■ Activity: The reply is a verbatim copy of the listing below with its images dropped.

-- -- --

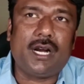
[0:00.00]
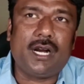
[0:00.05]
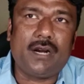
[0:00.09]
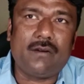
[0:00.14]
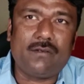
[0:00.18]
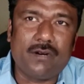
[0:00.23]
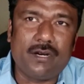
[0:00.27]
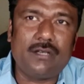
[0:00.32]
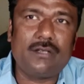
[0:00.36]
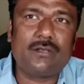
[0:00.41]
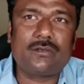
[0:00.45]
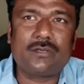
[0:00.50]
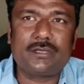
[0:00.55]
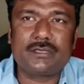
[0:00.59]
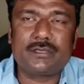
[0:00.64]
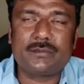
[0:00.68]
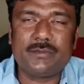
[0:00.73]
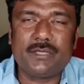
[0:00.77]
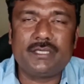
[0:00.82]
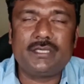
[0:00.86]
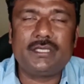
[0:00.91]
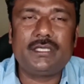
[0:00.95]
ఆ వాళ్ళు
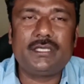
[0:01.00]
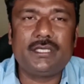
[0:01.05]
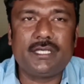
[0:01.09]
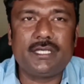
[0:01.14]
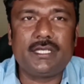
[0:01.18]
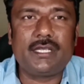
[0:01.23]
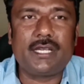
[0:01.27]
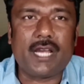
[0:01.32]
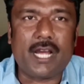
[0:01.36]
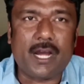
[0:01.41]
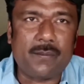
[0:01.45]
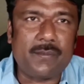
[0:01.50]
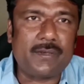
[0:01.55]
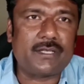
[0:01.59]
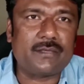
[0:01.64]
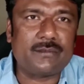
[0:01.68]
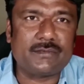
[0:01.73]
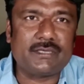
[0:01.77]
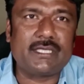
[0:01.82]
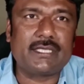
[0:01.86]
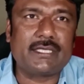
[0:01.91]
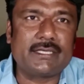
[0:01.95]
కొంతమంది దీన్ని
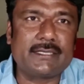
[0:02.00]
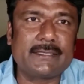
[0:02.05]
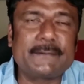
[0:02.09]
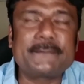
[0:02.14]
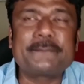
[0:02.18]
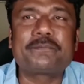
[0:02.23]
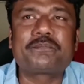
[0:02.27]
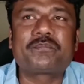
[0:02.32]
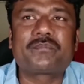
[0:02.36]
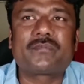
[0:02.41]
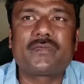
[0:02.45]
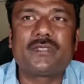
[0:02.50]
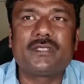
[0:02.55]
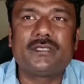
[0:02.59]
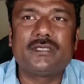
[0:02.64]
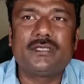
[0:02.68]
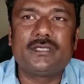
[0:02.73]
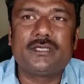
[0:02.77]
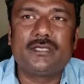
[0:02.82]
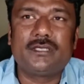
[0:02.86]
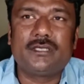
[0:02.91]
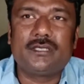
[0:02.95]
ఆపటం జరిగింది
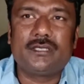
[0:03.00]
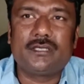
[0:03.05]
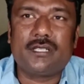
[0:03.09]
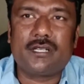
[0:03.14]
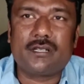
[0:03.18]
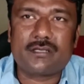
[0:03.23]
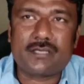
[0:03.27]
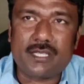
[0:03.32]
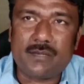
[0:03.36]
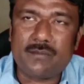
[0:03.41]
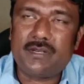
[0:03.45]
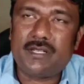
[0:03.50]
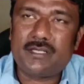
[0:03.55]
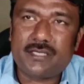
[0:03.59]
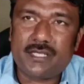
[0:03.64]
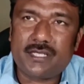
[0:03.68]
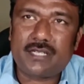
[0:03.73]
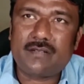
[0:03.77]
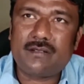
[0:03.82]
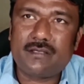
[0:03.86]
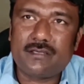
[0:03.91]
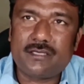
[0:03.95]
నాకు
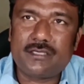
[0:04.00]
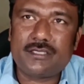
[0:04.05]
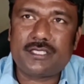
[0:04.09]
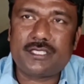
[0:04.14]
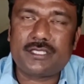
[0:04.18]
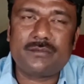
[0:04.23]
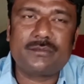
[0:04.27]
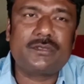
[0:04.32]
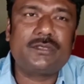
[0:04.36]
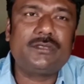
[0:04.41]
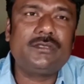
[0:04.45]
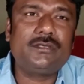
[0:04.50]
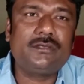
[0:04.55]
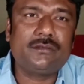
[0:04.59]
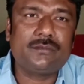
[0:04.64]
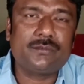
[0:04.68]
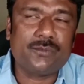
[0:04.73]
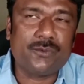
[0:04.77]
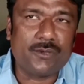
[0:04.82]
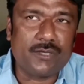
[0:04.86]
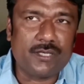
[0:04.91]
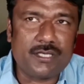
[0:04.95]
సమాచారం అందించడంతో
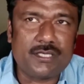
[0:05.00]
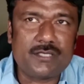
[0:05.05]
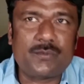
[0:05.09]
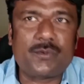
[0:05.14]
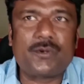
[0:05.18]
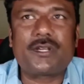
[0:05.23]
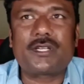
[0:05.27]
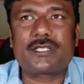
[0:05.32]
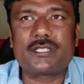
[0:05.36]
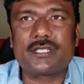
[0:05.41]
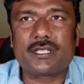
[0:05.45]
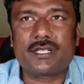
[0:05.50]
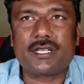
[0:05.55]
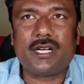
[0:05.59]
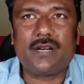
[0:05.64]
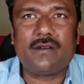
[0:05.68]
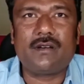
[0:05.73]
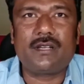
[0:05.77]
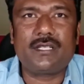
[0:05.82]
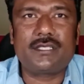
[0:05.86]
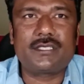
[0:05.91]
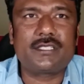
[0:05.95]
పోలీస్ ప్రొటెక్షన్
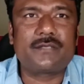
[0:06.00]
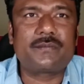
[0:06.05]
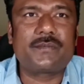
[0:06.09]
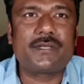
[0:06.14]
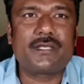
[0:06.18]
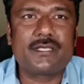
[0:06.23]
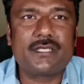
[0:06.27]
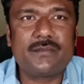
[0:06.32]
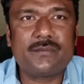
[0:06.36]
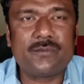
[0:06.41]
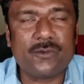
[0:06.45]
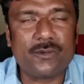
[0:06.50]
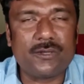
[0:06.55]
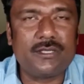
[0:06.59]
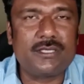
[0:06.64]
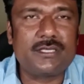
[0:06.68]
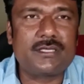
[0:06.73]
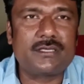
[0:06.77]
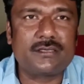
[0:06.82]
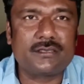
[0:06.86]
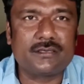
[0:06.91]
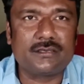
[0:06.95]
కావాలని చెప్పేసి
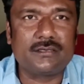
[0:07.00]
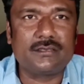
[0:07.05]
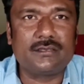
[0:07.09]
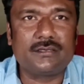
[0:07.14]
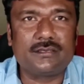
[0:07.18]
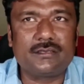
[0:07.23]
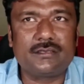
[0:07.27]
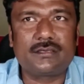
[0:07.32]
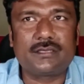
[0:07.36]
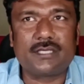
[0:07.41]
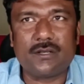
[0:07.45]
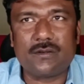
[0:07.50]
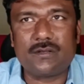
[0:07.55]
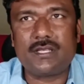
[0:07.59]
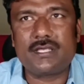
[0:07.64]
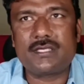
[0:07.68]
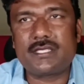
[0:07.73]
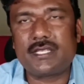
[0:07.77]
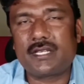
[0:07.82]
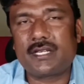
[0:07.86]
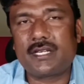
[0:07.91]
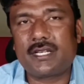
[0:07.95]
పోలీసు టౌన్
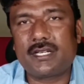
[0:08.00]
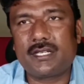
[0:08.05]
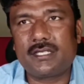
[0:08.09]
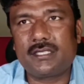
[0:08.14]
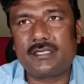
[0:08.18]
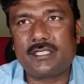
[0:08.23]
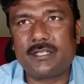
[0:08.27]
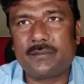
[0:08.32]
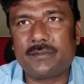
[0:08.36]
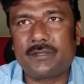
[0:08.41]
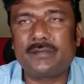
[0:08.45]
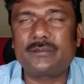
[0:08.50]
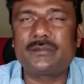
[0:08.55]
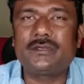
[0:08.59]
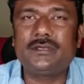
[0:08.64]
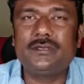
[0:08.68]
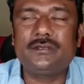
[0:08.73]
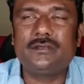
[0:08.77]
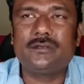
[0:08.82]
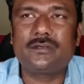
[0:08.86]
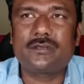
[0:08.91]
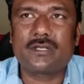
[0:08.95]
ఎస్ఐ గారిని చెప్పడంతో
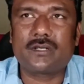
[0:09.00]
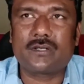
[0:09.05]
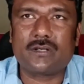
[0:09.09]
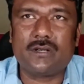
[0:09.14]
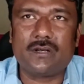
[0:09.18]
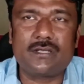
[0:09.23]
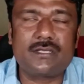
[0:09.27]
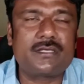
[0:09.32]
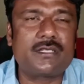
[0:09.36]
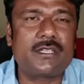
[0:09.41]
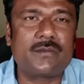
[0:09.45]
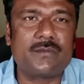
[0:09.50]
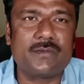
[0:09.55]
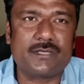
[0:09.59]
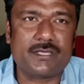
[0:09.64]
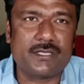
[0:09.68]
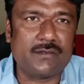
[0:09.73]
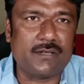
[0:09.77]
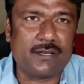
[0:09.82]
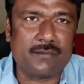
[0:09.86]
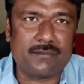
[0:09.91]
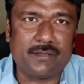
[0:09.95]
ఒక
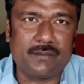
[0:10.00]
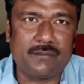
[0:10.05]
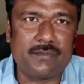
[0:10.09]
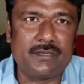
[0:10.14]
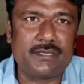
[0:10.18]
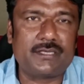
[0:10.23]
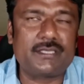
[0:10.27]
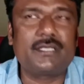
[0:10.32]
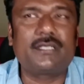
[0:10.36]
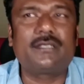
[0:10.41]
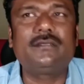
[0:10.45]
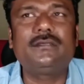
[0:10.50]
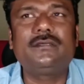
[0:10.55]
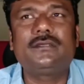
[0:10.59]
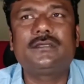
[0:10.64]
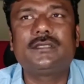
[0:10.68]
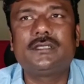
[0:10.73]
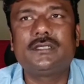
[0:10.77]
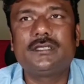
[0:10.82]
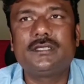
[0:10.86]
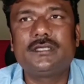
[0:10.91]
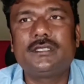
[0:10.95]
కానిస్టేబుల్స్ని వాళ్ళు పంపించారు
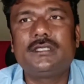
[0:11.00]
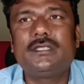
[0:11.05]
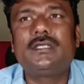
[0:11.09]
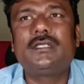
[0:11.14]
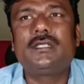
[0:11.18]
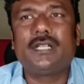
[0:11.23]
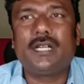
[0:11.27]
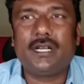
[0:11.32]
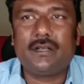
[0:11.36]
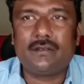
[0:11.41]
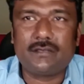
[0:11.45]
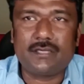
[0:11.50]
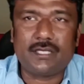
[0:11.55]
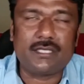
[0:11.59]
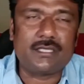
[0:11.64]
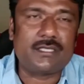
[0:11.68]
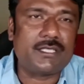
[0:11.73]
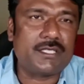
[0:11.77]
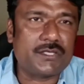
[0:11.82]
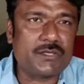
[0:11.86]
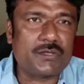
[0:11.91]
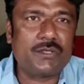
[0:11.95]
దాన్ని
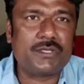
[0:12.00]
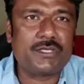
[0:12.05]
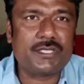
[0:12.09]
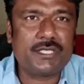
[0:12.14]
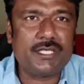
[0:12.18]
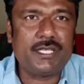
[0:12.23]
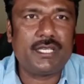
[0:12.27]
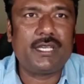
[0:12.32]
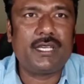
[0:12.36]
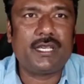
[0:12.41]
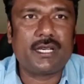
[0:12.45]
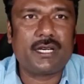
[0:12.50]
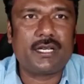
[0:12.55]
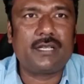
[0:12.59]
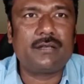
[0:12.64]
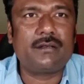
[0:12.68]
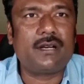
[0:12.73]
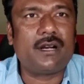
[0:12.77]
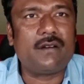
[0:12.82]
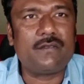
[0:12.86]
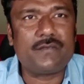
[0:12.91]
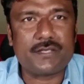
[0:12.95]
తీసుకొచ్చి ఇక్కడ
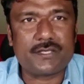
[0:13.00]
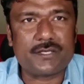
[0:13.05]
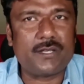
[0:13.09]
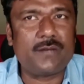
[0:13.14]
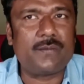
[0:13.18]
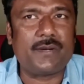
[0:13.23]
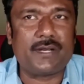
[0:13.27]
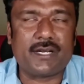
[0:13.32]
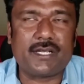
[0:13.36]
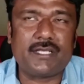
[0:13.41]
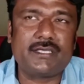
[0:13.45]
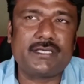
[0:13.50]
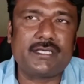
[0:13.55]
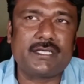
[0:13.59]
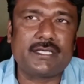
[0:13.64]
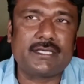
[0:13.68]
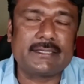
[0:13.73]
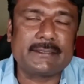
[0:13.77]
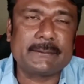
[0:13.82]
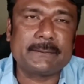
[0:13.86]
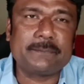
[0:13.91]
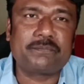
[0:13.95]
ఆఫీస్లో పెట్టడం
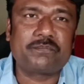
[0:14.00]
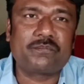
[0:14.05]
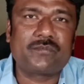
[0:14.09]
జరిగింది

-- -- --

■ Expected answer:
[0:00.00]
[0:00.05]
[0:00.09]
[0:00.14]
[0:00.18]
[0:00.23]
[0:00.27]
[0:00.32]
[0:00.36]
[0:00.41]
[0:00.45]
[0:00.50]
[0:00.55]
[0:00.59]
[0:00.64]
[0:00.68]
[0:00.73]
[0:00.77]
[0:00.82]
[0:00.86]
[0:00.91]
[0:00.95]
ఆ వాళ్ళు
[0:01.00]
[0:01.05]
[0:01.09]
[0:01.14]
[0:01.18]
[0:01.23]
[0:01.27]
[0:01.32]
[0:01.36]
[0:01.41]
[0:01.45]
[0:01.50]
[0:01.55]
[0:01.59]
[0:01.64]
[0:01.68]
[0:01.73]
[0:01.77]
[0:01.82]
[0:01.86]
[0:01.91]
[0:01.95]
కొంతమంది దీన్ని
[0:02.00]
[0:02.05]
[0:02.09]
[0:02.14]
[0:02.18]
[0:02.23]
[0:02.27]
[0:02.32]
[0:02.36]
[0:02.41]
[0:02.45]
[0:02.50]
[0:02.55]
[0:02.59]
[0:02.64]
[0:02.68]
[0:02.73]
[0:02.77]
[0:02.82]
[0:02.86]
[0:02.91]
[0:02.95]
ఆపటం జరిగింది
[0:03.00]
[0:03.05]
[0:03.09]
[0:03.14]
[0:03.18]
[0:03.23]
[0:03.27]
[0:03.32]
[0:03.36]
[0:03.41]
[0:03.45]
[0:03.50]
[0:03.55]
[0:03.59]
[0:03.64]
[0:03.68]
[0:03.73]
[0:03.77]
[0:03.82]
[0:03.86]
[0:03.91]
[0:03.95]
నాకు
[0:04.00]
[0:04.05]
[0:04.09]
[0:04.14]
[0:04.18]
[0:04.23]
[0:04.27]
[0:04.32]
[0:04.36]
[0:04.41]
[0:04.45]
[0:04.50]
[0:04.55]
[0:04.59]
[0:04.64]
[0:04.68]
[0:04.73]
[0:04.77]
[0:04.82]
[0:04.86]
[0:04.91]
[0:04.95]
సమాచారం అందించడంతో
[0:05.00]
[0:05.05]
[0:05.09]
[0:05.14]
[0:05.18]
[0:05.23]
[0:05.27]
[0:05.32]
[0:05.36]
[0:05.41]
[0:05.45]
[0:05.50]
[0:05.55]
[0:05.59]
[0:05.64]
[0:05.68]
[0:05.73]
[0:05.77]
[0:05.82]
[0:05.86]
[0:05.91]
[0:05.95]
పోలీస్ ప్రొటెక్షన్
[0:06.00]
[0:06.05]
[0:06.09]
[0:06.14]
[0:06.18]
[0:06.23]
[0:06.27]
[0:06.32]
[0:06.36]
[0:06.41]
[0:06.45]
[0:06.50]
[0:06.55]
[0:06.59]
[0:06.64]
[0:06.68]
[0:06.73]
[0:06.77]
[0:06.82]
[0:06.86]
[0:06.91]
[0:06.95]
కావాలని చెప్పేసి
[0:07.00]
[0:07.05]
[0:07.09]
[0:07.14]
[0:07.18]
[0:07.23]
[0:07.27]
[0:07.32]
[0:07.36]
[0:07.41]
[0:07.45]
[0:07.50]
[0:07.55]
[0:07.59]
[0:07.64]
[0:07.68]
[0:07.73]
[0:07.77]
[0:07.82]
[0:07.86]
[0:07.91]
[0:07.95]
పోలీసు టౌన్
[0:08.00]
[0:08.05]
[0:08.09]
[0:08.14]
[0:08.18]
[0:08.23]
[0:08.27]
[0:08.32]
[0:08.36]
[0:08.41]
[0:08.45]
[0:08.50]
[0:08.55]
[0:08.59]
[0:08.64]
[0:08.68]
[0:08.73]
[0:08.77]
[0:08.82]
[0:08.86]
[0:08.91]
[0:08.95]
ఎస్ఐ గారిని చెప్పడంతో
[0:09.00]
[0:09.05]
[0:09.09]
[0:09.14]
[0:09.18]
[0:09.23]
[0:09.27]
[0:09.32]
[0:09.36]
[0:09.41]
[0:09.45]
[0:09.50]
[0:09.55]
[0:09.59]
[0:09.64]
[0:09.68]
[0:09.73]
[0:09.77]
[0:09.82]
[0:09.86]
[0:09.91]
[0:09.95]
ఒక
[0:10.00]
[0:10.05]
[0:10.09]
[0:10.14]
[0:10.18]
[0:10.23]
[0:10.27]
[0:10.32]
[0:10.36]
[0:10.41]
[0:10.45]
[0:10.50]
[0:10.55]
[0:10.59]
[0:10.64]
[0:10.68]
[0:10.73]
[0:10.77]
[0:10.82]
[0:10.86]
[0:10.91]
[0:10.95]
కానిస్టేబుల్స్ని వాళ్ళు పంపించారు
[0:11.00]
[0:11.05]
[0:11.09]
[0:11.14]
[0:11.18]
[0:11.23]
[0:11.27]
[0:11.32]
[0:11.36]
[0:11.41]
[0:11.45]
[0:11.50]
[0:11.55]
[0:11.59]
[0:11.64]
[0:11.68]
[0:11.73]
[0:11.77]
[0:11.82]
[0:11.86]
[0:11.91]
[0:11.95]
దాన్ని
[0:12.00]
[0:12.05]
[0:12.09]
[0:12.14]
[0:12.18]
[0:12.23]
[0:12.27]
[0:12.32]
[0:12.36]
[0:12.41]
[0:12.45]
[0:12.50]
[0:12.55]
[0:12.59]
[0:12.64]
[0:12.68]
[0:12.73]
[0:12.77]
[0:12.82]
[0:12.86]
[0:12.91]
[0:12.95]
తీసుకొచ్చి ఇక్కడ
[0:13.00]
[0:13.05]
[0:13.09]
[0:13.14]
[0:13.18]
[0:13.23]
[0:13.27]
[0:13.32]
[0:13.36]
[0:13.41]
[0:13.45]
[0:13.50]
[0:13.55]
[0:13.59]
[0:13.64]
[0:13.68]
[0:13.73]
[0:13.77]
[0:13.82]
[0:13.86]
[0:13.91]
[0:13.95]
ఆఫీస్లో పెట్టడం
[0:14.00]
[0:14.05]
[0:14.09]
జరిగింది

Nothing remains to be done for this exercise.